Buna rağmen Suriyelileri mülteci olarak ülkelerine almak istemediler. Ancak 2013 yılında, bizde 2 milyon civarında Suriyeli varken 5000 Suriyeli alıp almayacaklarını tartışmaya başladılar. Daha sonra bu sayı 10 bin ve 20 bine çıktı. Bu durum 2015 yılına kadar devam etti.
- Aylan bebeğin ölümü sarsıcı bir etki yaptı ve 4 Eylül günü Merkel Macaristan’da tren istasyonunda yığılmış mültecileri kabul edeceğini açıkladı. Akınla girdiler Almanya’ya mülteciler. Muhalefet “Kayıt tutmadınız, her türlü insan girdi, kim terörüst kim değil bilmiyoruz. Bu kadar insanı nereye yerleştireceksiniz? Almanya’nın kapasitesinin üzerinde” diye eleştirdi Merkel’i. Suriye meselesi dolayısıyla Merkel içeride gün geçtikçe güç kaybetti. Şu an Almanya’da 600 bin civarında Suriyeli var. Afgan, İranlı mültecilerle beraber bu sayı 1,5 milyon civarında. Nüfusu Türkiye ile aynı, ekonomik güç olarak bizden kat kat iyi durumdalar, göç konusunda tecrübeleri var ama onlar da çok büyük bocalamalar yaşadılar ama şu an durumu kontrol altına alıp bunu ekonomileri için bir fırsata dönüştürdüler.

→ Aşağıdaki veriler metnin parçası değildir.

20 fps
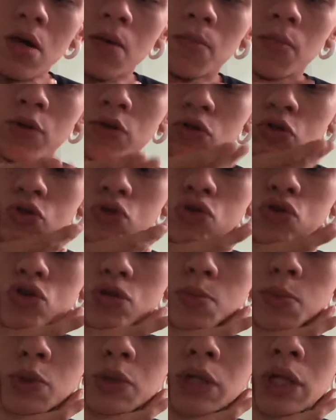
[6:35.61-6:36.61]
but you used to
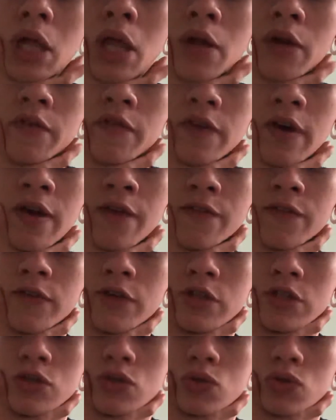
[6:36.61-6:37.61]
put a lot of
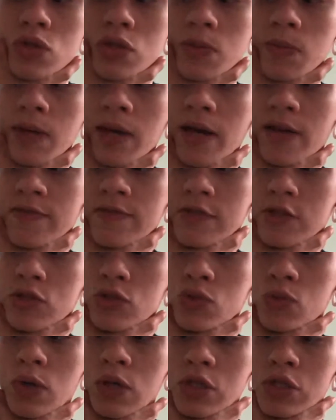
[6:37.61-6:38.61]
effort into some kind of
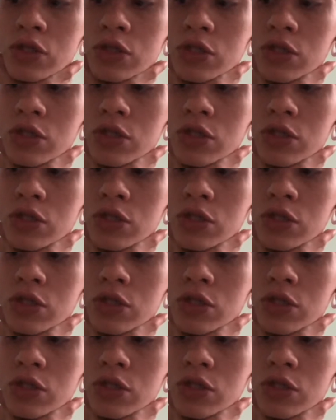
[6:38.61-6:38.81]
situation.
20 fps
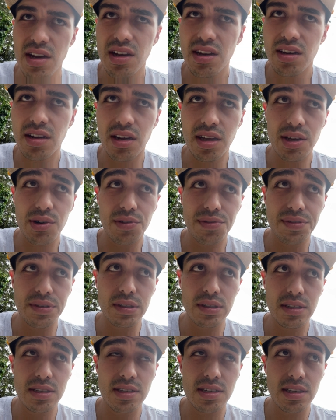you know, they were
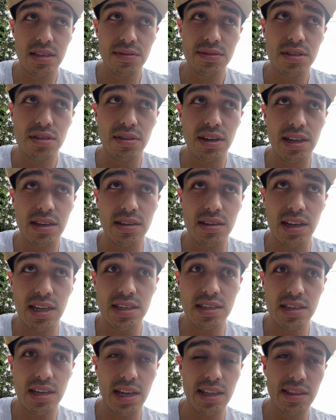feeling stiff, so I
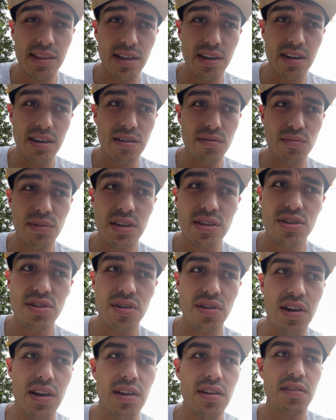sat there and made
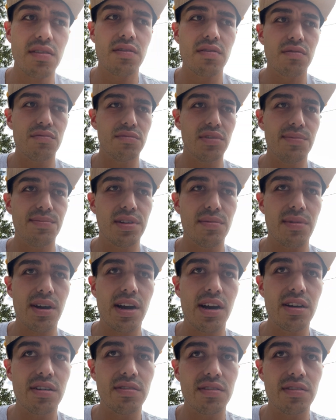sure I rubbed them out.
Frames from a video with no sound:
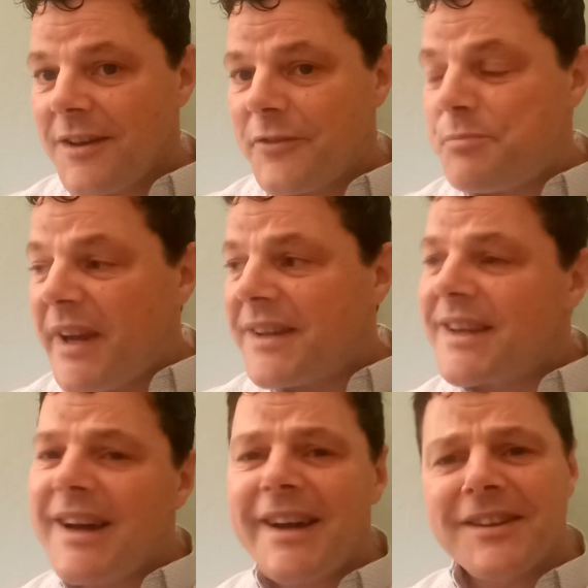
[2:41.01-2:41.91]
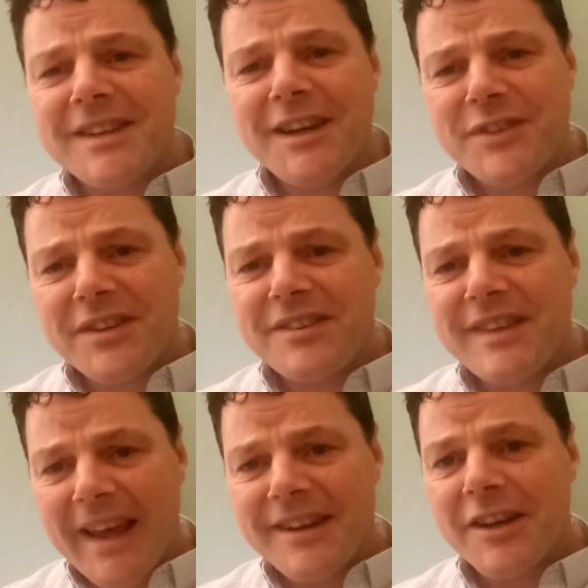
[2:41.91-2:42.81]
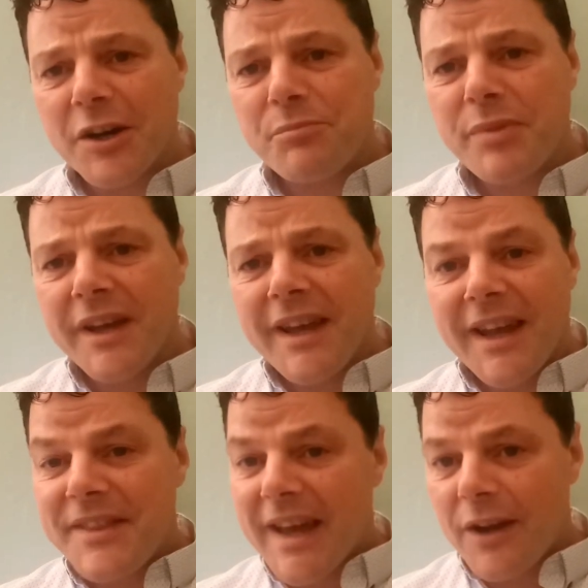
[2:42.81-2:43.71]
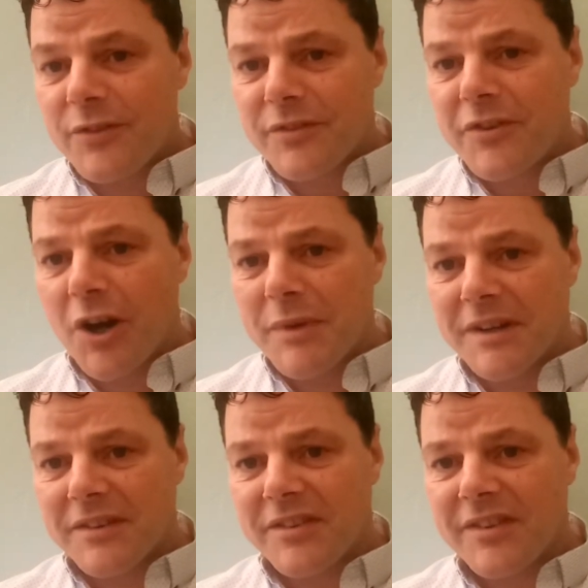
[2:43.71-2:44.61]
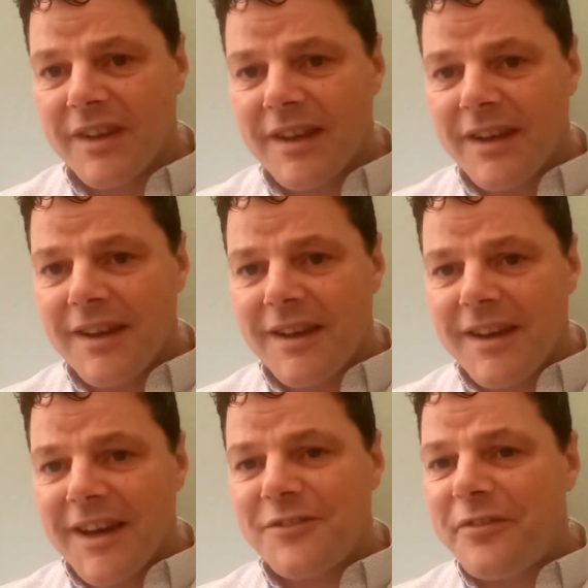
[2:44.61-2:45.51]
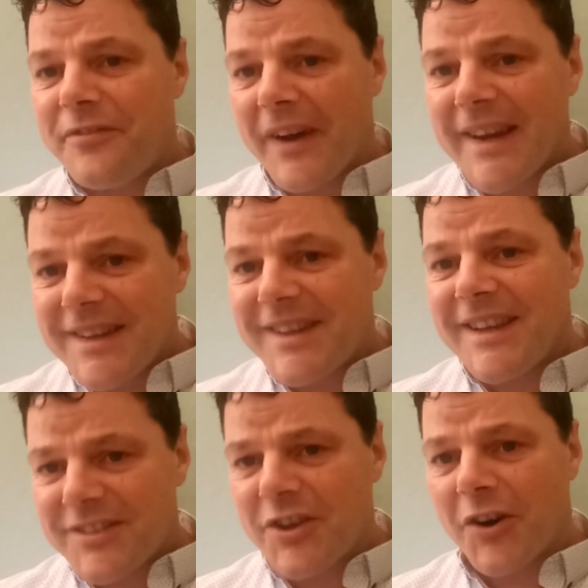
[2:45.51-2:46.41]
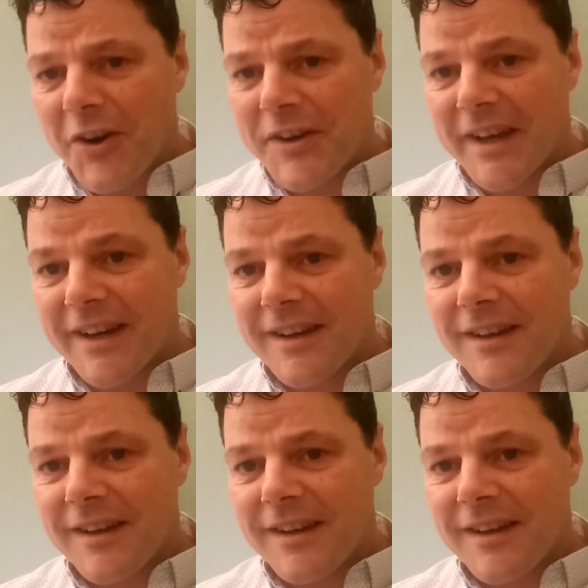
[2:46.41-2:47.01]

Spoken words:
For Peter Kyle to have to stand up in the House of Commons and fight his corner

Bu kadar büyük tecrübesi olan Almanya gibi bir ülke bile ve bize göre daha az ve çok daha sonra göç almasına rağmen bocalamalar yaşadıysa göç ülkesi olmayan Türkiye’nin bunu yaşaması normal görülebilir. Ama bundan sonra artık hızlı adımlar atılmalı ve özellikle uyuma yönelik çalışmalar yapılmalıdır. Yoksa yerli halkta oluşmaya başlayan Suriyeli karşıtlığı önemli boyutlara ulaşıp kontrol edilemez duruma gelebilir.
Neler yapılabilirdi bu alanda? Neler ıskalandı? Peki hâlen yapılabilecek neler var?
Özellikle Türk halkının algısı Suriyeliler konusunda gittikçe kötüleşmeye başlıyor. Acilen bu konuda tedbir alınması ve halka Suriyeliler konusunda doğru bilgi verilmesi gereklidir.
Bu konuda önce hızlı bir şekilde gerçek bilgilendirme yapacak çalışmalara başlanması ve buna paralel olarak da uyum çalışmaları yapılması gereklidir.
Uyum konusu uzun yıllar alacak devingen bir konu olduğu için sürekli üzerinde çalışılması gereklidir. Bu konuda çalışılmazsa tehlikeli boyutlara ulaşabilecek negatif algı, yıkıcı etki oluşturacak eylemlere dönüşebilir.